(Dataset entries)
════════

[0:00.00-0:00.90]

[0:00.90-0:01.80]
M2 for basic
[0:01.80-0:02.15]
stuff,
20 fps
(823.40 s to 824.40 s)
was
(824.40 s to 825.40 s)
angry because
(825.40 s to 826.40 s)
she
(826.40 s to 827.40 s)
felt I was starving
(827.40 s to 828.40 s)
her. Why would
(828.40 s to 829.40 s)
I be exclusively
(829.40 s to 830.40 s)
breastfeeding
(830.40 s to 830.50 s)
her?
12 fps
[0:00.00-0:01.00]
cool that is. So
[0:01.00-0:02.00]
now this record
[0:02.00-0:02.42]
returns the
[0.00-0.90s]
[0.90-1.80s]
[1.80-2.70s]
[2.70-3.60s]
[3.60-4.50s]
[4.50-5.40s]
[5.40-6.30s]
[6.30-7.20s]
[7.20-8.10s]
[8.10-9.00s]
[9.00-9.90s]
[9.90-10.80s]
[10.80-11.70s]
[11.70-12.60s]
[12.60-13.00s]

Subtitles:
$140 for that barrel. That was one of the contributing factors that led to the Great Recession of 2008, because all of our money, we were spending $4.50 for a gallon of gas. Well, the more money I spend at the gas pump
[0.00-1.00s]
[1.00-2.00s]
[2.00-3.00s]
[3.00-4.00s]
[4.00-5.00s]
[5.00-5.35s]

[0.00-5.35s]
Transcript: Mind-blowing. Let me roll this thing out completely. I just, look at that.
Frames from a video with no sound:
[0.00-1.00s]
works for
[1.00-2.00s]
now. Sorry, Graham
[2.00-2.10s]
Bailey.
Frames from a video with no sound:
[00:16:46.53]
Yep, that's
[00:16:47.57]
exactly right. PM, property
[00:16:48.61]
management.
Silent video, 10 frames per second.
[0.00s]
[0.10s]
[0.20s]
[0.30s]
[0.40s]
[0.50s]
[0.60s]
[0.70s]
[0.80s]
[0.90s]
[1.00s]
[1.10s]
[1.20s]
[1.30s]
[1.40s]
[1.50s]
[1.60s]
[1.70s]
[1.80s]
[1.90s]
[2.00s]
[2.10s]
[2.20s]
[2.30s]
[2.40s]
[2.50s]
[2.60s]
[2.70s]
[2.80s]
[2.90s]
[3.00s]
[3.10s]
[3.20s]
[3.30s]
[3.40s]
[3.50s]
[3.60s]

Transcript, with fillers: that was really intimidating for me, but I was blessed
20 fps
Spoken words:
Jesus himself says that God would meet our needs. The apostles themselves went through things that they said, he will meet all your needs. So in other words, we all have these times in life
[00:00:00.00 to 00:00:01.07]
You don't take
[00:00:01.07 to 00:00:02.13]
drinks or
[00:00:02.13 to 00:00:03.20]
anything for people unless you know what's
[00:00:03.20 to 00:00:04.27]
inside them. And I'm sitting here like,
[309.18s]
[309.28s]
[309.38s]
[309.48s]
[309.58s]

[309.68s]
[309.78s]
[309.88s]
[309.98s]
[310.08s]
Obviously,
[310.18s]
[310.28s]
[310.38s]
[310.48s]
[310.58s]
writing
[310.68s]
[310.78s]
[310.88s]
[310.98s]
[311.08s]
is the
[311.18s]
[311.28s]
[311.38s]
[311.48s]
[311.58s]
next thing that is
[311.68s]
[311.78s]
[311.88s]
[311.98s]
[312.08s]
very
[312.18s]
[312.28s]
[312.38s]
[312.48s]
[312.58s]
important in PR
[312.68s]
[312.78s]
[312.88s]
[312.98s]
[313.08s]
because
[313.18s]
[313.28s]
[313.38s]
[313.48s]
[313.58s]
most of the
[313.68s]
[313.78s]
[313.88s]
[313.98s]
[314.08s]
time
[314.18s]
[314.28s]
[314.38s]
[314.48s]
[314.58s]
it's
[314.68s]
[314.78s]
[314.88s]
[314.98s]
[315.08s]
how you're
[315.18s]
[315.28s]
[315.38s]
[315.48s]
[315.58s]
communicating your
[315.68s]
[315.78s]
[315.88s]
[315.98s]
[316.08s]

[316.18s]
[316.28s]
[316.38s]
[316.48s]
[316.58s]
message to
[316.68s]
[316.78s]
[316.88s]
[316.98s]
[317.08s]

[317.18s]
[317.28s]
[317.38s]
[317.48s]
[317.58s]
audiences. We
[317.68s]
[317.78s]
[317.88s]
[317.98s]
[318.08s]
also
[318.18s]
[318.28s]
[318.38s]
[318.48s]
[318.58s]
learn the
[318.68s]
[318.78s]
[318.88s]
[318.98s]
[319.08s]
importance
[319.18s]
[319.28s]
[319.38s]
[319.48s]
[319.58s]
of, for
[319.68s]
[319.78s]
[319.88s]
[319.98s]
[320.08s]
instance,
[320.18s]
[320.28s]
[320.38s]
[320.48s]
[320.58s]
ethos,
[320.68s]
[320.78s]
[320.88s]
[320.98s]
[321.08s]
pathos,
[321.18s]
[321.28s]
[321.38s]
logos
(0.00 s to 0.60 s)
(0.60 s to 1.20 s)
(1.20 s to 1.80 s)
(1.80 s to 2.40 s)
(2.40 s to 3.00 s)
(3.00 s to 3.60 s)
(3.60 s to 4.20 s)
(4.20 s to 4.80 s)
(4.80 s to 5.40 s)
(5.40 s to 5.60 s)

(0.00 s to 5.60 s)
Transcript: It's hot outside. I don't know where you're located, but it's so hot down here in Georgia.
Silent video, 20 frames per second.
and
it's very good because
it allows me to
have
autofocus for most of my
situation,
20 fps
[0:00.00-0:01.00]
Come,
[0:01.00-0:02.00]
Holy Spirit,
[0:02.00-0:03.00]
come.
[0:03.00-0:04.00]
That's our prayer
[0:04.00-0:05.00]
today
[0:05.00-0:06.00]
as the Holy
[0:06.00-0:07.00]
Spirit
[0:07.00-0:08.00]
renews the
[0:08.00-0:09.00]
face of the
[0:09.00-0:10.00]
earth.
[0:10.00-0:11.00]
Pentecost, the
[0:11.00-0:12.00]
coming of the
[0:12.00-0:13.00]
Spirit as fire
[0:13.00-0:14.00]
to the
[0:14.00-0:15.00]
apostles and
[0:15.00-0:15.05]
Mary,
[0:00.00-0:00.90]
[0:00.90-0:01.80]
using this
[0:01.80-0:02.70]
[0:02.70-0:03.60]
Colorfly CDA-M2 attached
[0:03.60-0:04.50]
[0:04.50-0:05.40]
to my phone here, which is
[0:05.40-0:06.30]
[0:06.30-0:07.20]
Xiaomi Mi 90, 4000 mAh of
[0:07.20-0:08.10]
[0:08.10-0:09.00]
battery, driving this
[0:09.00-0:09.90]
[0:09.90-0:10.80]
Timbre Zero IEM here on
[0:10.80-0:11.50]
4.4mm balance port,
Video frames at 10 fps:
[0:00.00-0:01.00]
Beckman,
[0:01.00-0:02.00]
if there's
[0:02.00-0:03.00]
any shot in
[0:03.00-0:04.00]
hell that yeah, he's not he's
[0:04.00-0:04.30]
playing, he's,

════════

Exercise: Beginning with the line that contains "[0:09.00-0:09.90]", restate word for word each line through the last one in the data, and write nothing more.

Task output:
[0:09.00-0:09.90]
[0:09.90-0:10.80]
Timbre Zero IEM here on
[0:10.80-0:11.50]
4.4mm balance port,
Video frames at 10 fps:
[0:00.00-0:01.00]
Beckman,
[0:01.00-0:02.00]
if there's
[0:02.00-0:03.00]
any shot in
[0:03.00-0:04.00]
hell that yeah, he's not he's
[0:04.00-0:04.30]
playing, he's,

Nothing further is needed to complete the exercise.